Nach dem ersten Drittel gab es für mich einen kleinen Durchhängen und beim Plot ist mir die Konstruktion dahinter schon einige Male deutlich aufgefallen. Aber das liegt wohl auch an der Brief-/Emailform, bei der ging mir das allerdings immer so. Daher schwankte ich zwischen 4 und 5 Sternen, aber letztendlich gefiel mir der Diversity-Aspekt und die Warmherzigkeit so gut, dass ich die 4,5 Sterne aufrunde.

Zur Visualität des Buches:

Bücher haben immer eine visuelle Komponente. Und wenn dieses so genial benutzt wird wie in „An Nachteule von Sternhai“ frage ich mich einmal mehr, warum diese Visualität nicht viel häufiger genutzt wird. Typographie und Buchsatz üben eine Wirkung auf uns Lesende aus, auch das Cover trägt zum Bucherleben bei. Daher wundere ich mich immer wieder, warum grafische Elemente nicht viel häufiger genutzt werden. Es scheint, als würden die Bücher irgendwann dem Kindesalter entwachsen und dann ernst werden. Als könnten nicht auch Bilder ernst sein. (Im Angloamerikanischen Kontext ist das übrigens ein Bisschen anders.)

„Von Nachteule und Sternhai“ ist gerade noch ein Kinderbuch, an der Grenze zum Jugendbuch. Ab 10 kann man es sicherlich schon gut lesen, Jugendliche und Erwachsene werden aber ebenso ihre Freude daran haben. Aber wie sieht nun diese „visuelle Komponente?“

Hier liest man einen E-Mail-Roman, wobei es auch SMSen oder Briefe gibt. Während das Hörbuch, das ich parallel gehört habe, die Schreibenden durch ihre Stimmen klar identifiziert, gelingt das auf den Seiten durch kleine Icons: Sternhai oder Nacheule stellen die beiden Hauptprotagonistinnen dar. Danach folgen die Kopfzeilen der Mails. Absätze, Großbuchstaben und Kursivtext tragen ebenfalls dazu bei, dass sich ein lebendiger Austausch ergibt, auch, wenn der nur schriftlich erfolgt. Die anderen Kommunikationsteilnehmenden werden mit kleinen Briefumschlägen (Mails) bzw. einem Papierflieger (Briefe) angezeigt.

Manchmal ergibt sich ein wahrer Email-Schlagabtausch, so entsteht ein wahrer Dialog:

„Avery: Was, findest du, sind die zwei traurigsten Wörter, die es gibt in unserer Sprache? – Bett: ‚Keine Haustiere.‘ Und DU? – Avery: ‚Träum weiter.’“

Auch das Buch ist eine Gemeinschaftsarbeit, die beiden Autorinnen trennen wie ihre beiden Protagonistinnen dreitausend Meilen.

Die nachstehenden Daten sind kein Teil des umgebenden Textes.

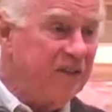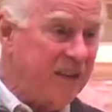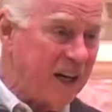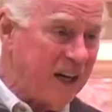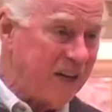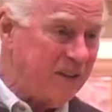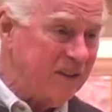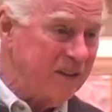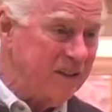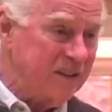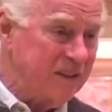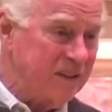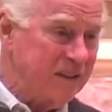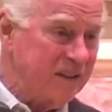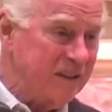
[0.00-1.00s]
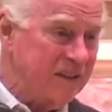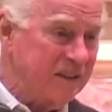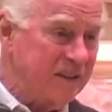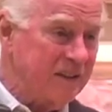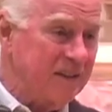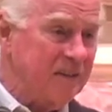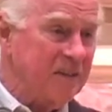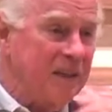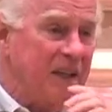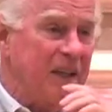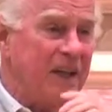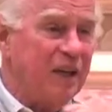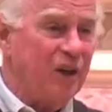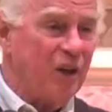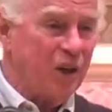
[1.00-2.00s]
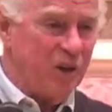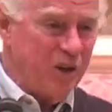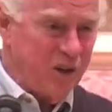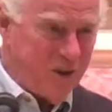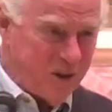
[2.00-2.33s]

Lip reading: how. And all you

Als Bonus gibt es am Buchende ein kleines Interview mit den beiden.

Fazit:

Warmherzig bleibt man hier ganz nah an den beiden Protagonistinnen. Nachteulen und Sternhaie werden sich hier wiederfinden. Die Geschichte empfehle ich sehr gerne weiter und runde die 4,5 Sterne auf 5 auf.